It is quite difficult to believe, but in
2019, Ridley Scott’s Alien (1979) turns 40 years
old.
Perhaps the most amazing thing about Alien
to consider on this occasion is that the Scott film does not seem to
grow old in terms of its impact, even with the passage of time, even with the acute
knowledge that some of its scares have become familiar ones in the pop culture
firmament. For Alien has been
oft-imitated, and never equaled.
Consider that Alien “indicts big business,” (Greenwood Encyclopedia of Science Fiction and
Fantasy, page 920)) and that viewpoint has never been more popular than it
is today.
Also, the 1979 film explodes our
understanding of sex roles in the intelligent and unconventional presentation
of its iconic survivor, Ripley (Sigourney Weaver).
Most importantly, perhaps, the film also
creates a metaphor for the uncertainty America faced during the “crisis of
confidence” 1970's.
Here, the crew of the Nostromo is always
battling the previous enemy, and
never the next, dreadful iteration of the shape-shifting beast.

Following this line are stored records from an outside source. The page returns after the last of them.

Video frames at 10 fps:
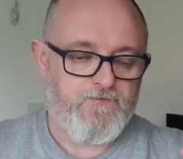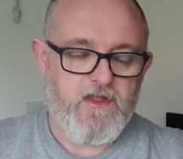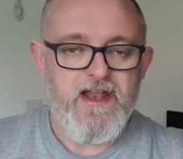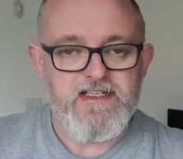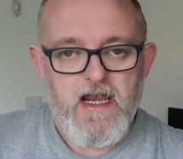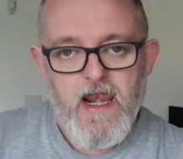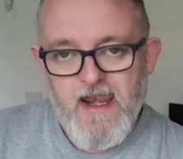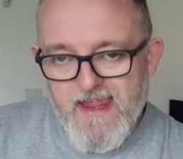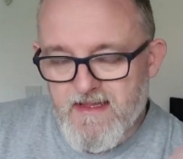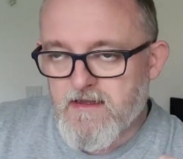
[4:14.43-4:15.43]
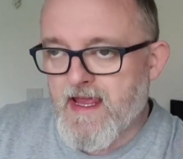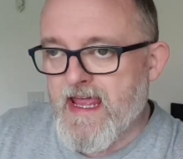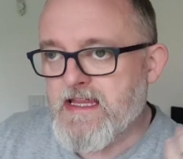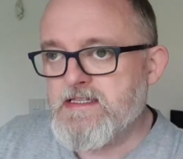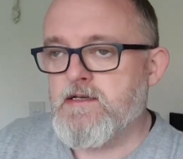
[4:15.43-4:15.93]
There is a little
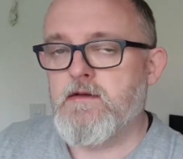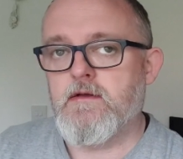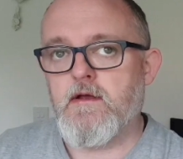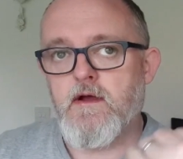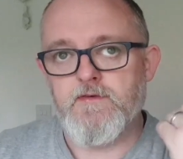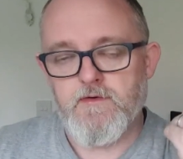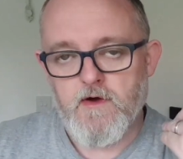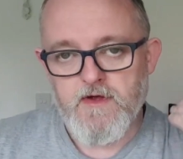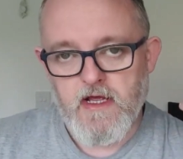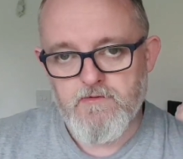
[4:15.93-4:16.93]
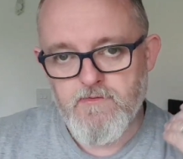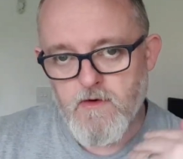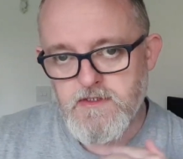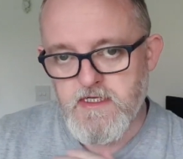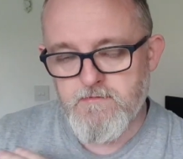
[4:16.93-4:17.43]
hint of like a
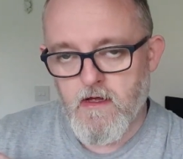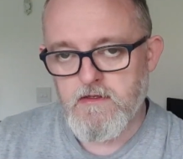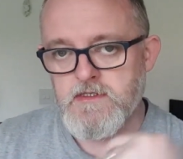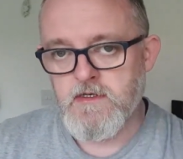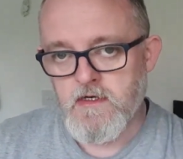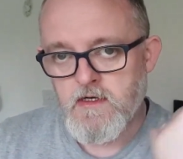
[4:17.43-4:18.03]
roasty malt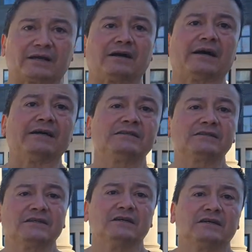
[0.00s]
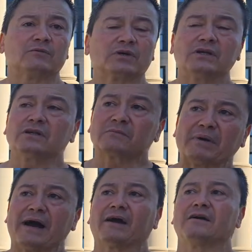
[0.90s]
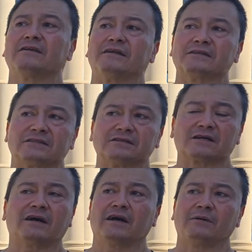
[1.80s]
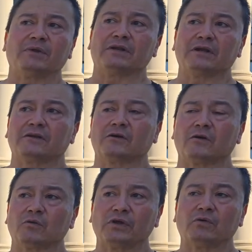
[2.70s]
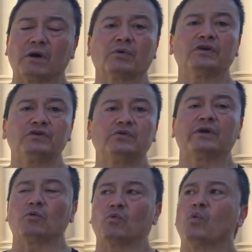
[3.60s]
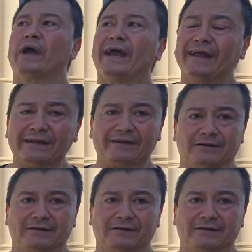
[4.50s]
guys. We're going to look back on this in time and go, what were you doing when,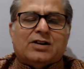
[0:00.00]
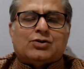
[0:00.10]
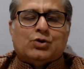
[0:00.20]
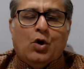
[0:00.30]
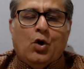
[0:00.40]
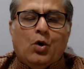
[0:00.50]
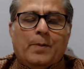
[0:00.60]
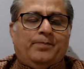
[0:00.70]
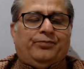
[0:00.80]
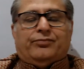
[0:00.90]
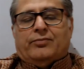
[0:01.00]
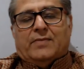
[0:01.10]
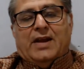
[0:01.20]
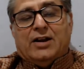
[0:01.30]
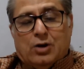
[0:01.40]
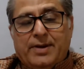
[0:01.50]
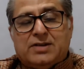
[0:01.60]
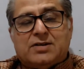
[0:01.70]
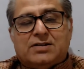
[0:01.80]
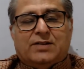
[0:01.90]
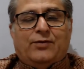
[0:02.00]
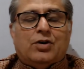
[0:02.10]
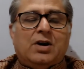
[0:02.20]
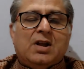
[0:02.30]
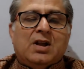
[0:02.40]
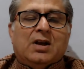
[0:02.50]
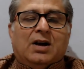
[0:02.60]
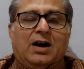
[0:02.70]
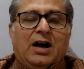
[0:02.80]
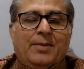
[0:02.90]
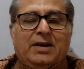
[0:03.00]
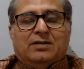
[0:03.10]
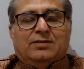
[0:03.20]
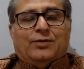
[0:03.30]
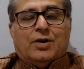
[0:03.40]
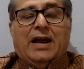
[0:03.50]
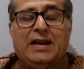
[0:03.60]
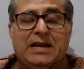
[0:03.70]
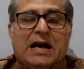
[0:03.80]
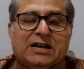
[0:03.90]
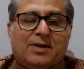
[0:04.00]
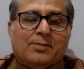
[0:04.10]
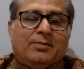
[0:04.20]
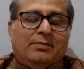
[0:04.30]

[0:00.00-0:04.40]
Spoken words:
So atomic structure for any atom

Whether one gazes at Alien as a simple “haunted
house in space” movie, a social critique of Big Business’s callous disregard
for workers, or as a trend-setter in terms of female roles, however, the film
remains a masterpiece in both the horror and science fiction movie
constellation. The world it forges
continues to feel real, vital and relevant, and its scares never cease to
thrill and unsettle.
In deep space, the commercial starship
Nostromo is diverted from its homeward route when the ship’s computer, Mother,
detects a distress call in a nearby solar system. Mother awakes the crew from suspended
animation, and the non-military men and women must investigate the signal on
planet LV-426 or forfeit their percentage of the mission’s profit.
The Nostromo lands on the inhospitable
world and an expedition consisting of Captain Dallas (Skerritt), Kane (Hurt)
and Lambert (Cartwright) finds a strange alien derelict there.
Inside the macabre wreckage, a cargo bay
is filled with leathery egg-like organisms, and something alive bursts forward
from one, and seems to strangle Kane.
Kane survives, but as the crew soon learns on their return journey to
Earth, the being has laid some kind of embryo down his throat, in his gut.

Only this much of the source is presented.